» **WORK REQUIRED**
Each record below gets repeated exactly, and pictures stay out of the copy.

(RECORDS FOR THIS TASK begins)

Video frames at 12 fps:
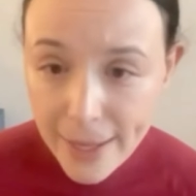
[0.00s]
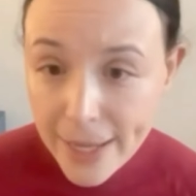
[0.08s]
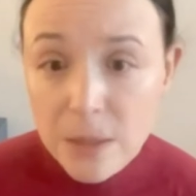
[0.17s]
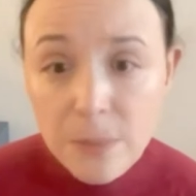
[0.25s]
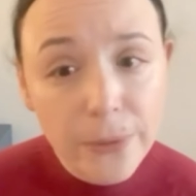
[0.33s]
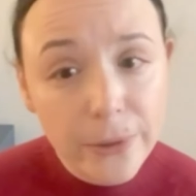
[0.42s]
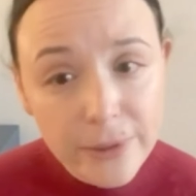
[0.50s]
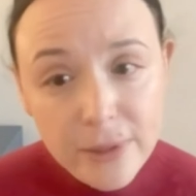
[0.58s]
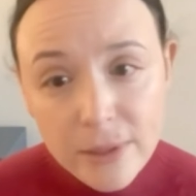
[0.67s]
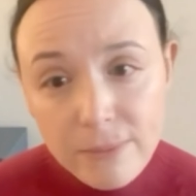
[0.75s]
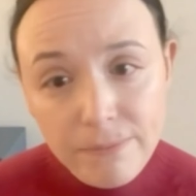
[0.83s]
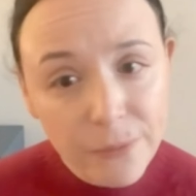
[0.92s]

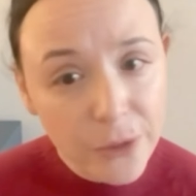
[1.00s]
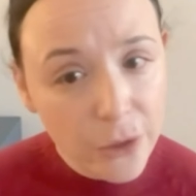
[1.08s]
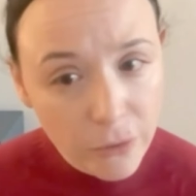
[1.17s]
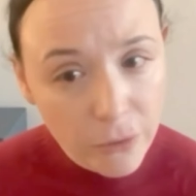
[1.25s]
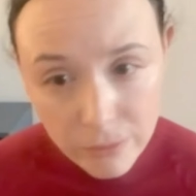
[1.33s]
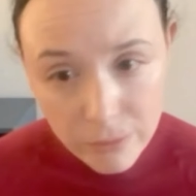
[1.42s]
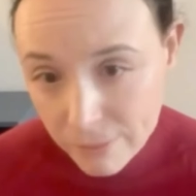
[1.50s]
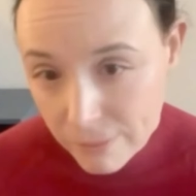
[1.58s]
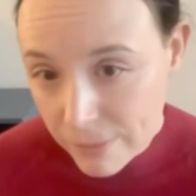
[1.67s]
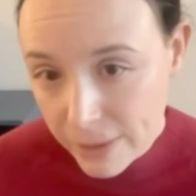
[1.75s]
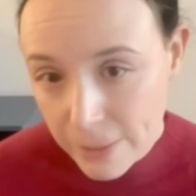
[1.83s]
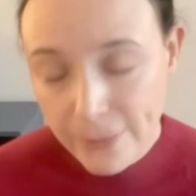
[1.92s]
experts
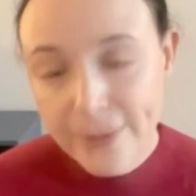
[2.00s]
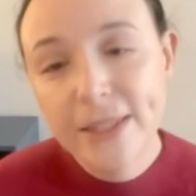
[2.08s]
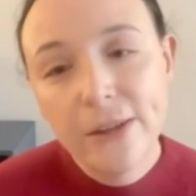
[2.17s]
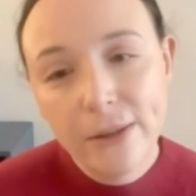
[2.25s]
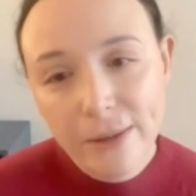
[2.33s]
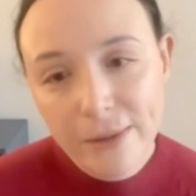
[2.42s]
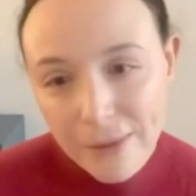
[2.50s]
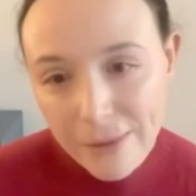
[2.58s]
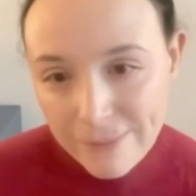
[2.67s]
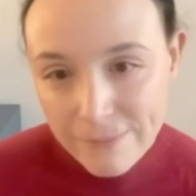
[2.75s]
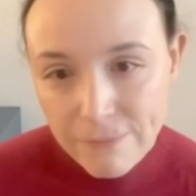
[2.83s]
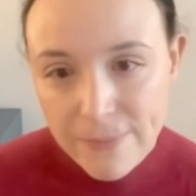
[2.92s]
on the
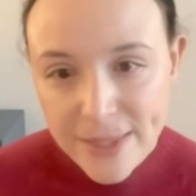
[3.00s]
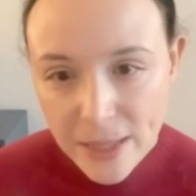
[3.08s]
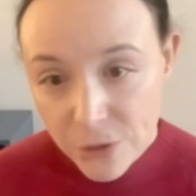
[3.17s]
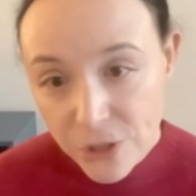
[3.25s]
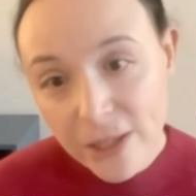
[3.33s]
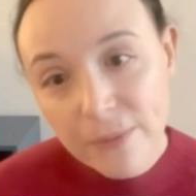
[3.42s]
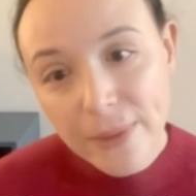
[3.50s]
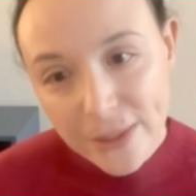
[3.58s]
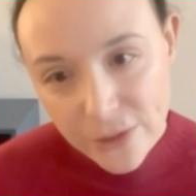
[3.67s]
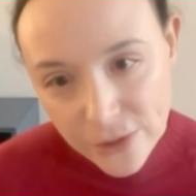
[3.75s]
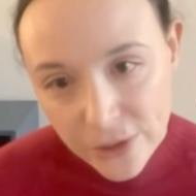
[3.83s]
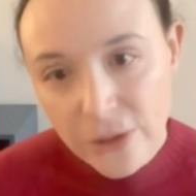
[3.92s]
particular subject
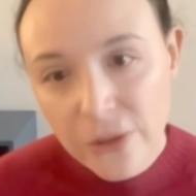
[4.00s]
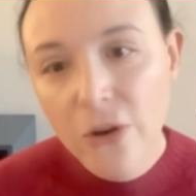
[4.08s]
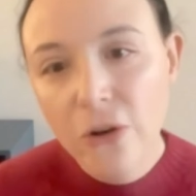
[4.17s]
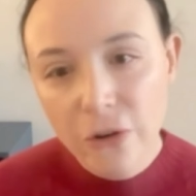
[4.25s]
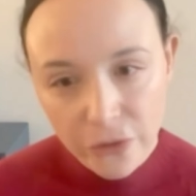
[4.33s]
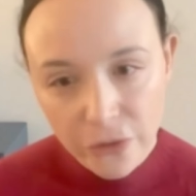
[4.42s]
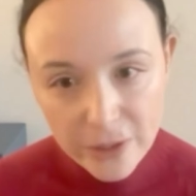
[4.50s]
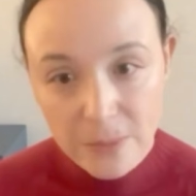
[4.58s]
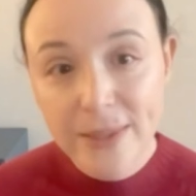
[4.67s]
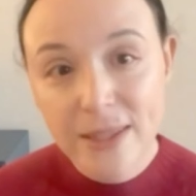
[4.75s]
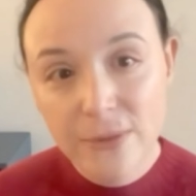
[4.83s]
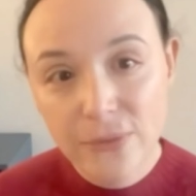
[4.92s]
matter or on the
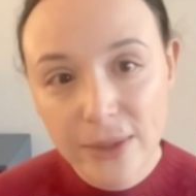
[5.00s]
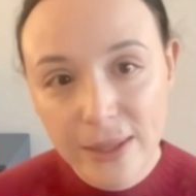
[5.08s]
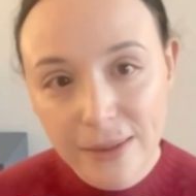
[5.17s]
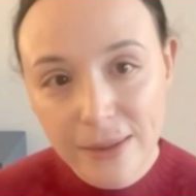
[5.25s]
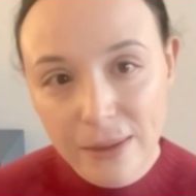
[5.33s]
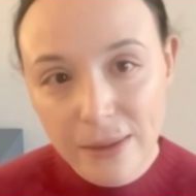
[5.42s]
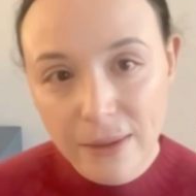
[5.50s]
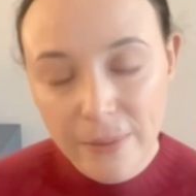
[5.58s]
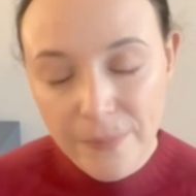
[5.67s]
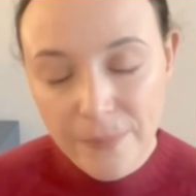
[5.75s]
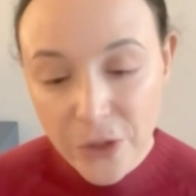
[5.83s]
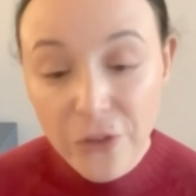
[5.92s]
specific
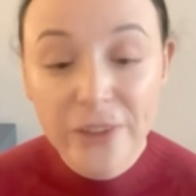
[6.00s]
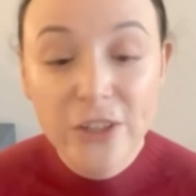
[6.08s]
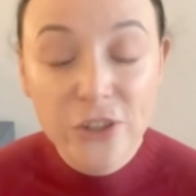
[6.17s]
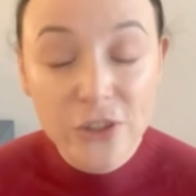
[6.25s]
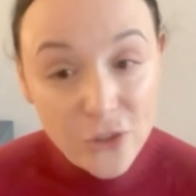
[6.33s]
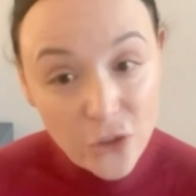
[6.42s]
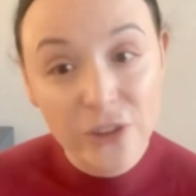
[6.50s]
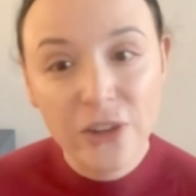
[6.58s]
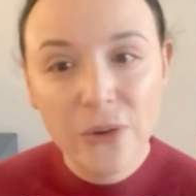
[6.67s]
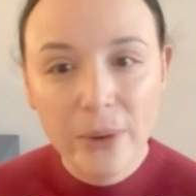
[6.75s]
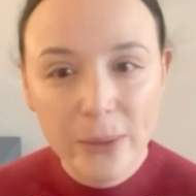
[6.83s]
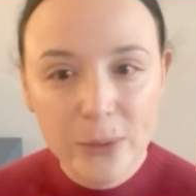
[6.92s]
conditions on the
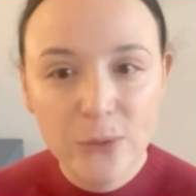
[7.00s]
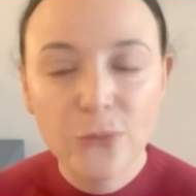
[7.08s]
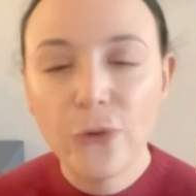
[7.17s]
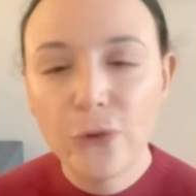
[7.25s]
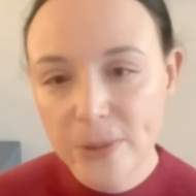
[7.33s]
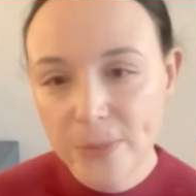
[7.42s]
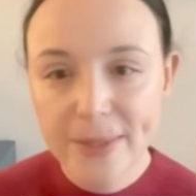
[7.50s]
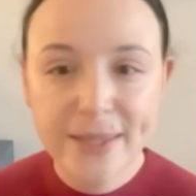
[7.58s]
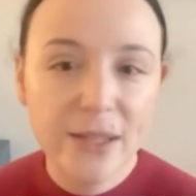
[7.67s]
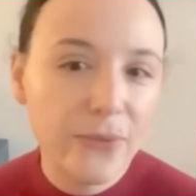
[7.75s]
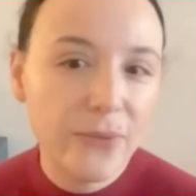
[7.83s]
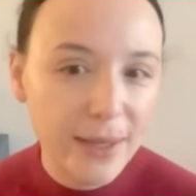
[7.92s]
ground for
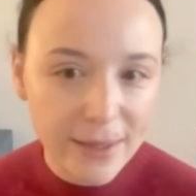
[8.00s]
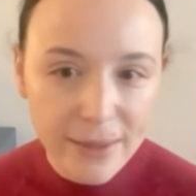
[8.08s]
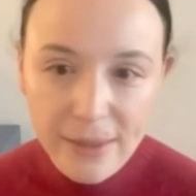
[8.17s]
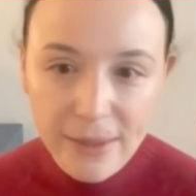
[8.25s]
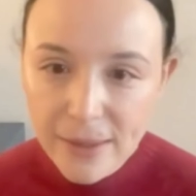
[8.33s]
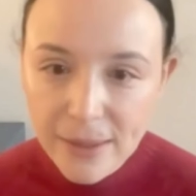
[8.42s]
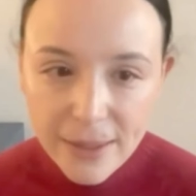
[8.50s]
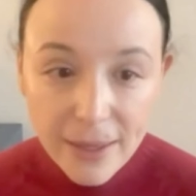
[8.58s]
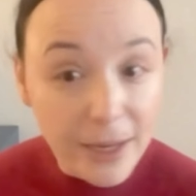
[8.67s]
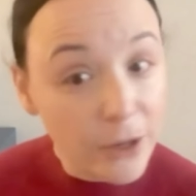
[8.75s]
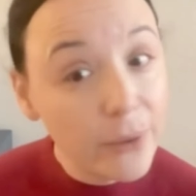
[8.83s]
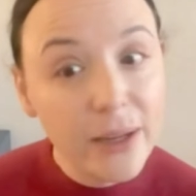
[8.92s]
specific
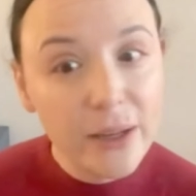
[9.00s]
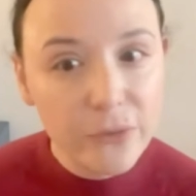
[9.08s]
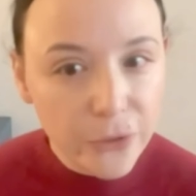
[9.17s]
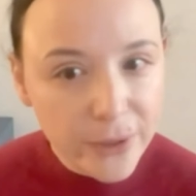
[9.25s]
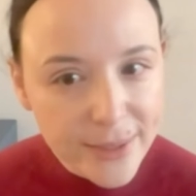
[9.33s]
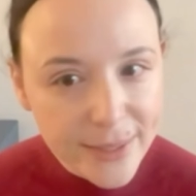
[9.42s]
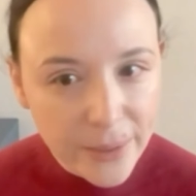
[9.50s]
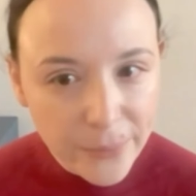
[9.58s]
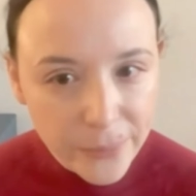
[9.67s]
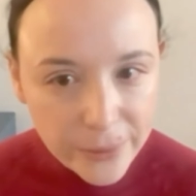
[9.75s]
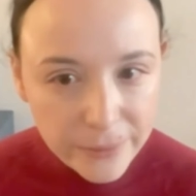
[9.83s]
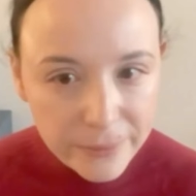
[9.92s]
area, for
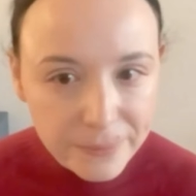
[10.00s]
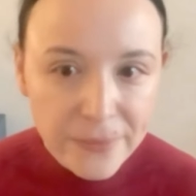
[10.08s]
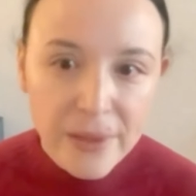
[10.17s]
example,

(RECORDS FOR THIS TASK ends)

» **SOLUTION FOR THIS TASK**
Video frames at 12 fps:
[0.00s]
[0.08s]
[0.17s]
[0.25s]
[0.33s]
[0.42s]
[0.50s]
[0.58s]
[0.67s]
[0.75s]
[0.83s]
[0.92s]

[1.00s]
[1.08s]
[1.17s]
[1.25s]
[1.33s]
[1.42s]
[1.50s]
[1.58s]
[1.67s]
[1.75s]
[1.83s]
[1.92s]
experts
[2.00s]
[2.08s]
[2.17s]
[2.25s]
[2.33s]
[2.42s]
[2.50s]
[2.58s]
[2.67s]
[2.75s]
[2.83s]
[2.92s]
on the
[3.00s]
[3.08s]
[3.17s]
[3.25s]
[3.33s]
[3.42s]
[3.50s]
[3.58s]
[3.67s]
[3.75s]
[3.83s]
[3.92s]
particular subject
[4.00s]
[4.08s]
[4.17s]
[4.25s]
[4.33s]
[4.42s]
[4.50s]
[4.58s]
[4.67s]
[4.75s]
[4.83s]
[4.92s]
matter or on the
[5.00s]
[5.08s]
[5.17s]
[5.25s]
[5.33s]
[5.42s]
[5.50s]
[5.58s]
[5.67s]
[5.75s]
[5.83s]
[5.92s]
specific
[6.00s]
[6.08s]
[6.17s]
[6.25s]
[6.33s]
[6.42s]
[6.50s]
[6.58s]
[6.67s]
[6.75s]
[6.83s]
[6.92s]
conditions on the
[7.00s]
[7.08s]
[7.17s]
[7.25s]
[7.33s]
[7.42s]
[7.50s]
[7.58s]
[7.67s]
[7.75s]
[7.83s]
[7.92s]
ground for
[8.00s]
[8.08s]
[8.17s]
[8.25s]
[8.33s]
[8.42s]
[8.50s]
[8.58s]
[8.67s]
[8.75s]
[8.83s]
[8.92s]
specific
[9.00s]
[9.08s]
[9.17s]
[9.25s]
[9.33s]
[9.42s]
[9.50s]
[9.58s]
[9.67s]
[9.75s]
[9.83s]
[9.92s]
area, for
[10.00s]
[10.08s]
[10.17s]
example,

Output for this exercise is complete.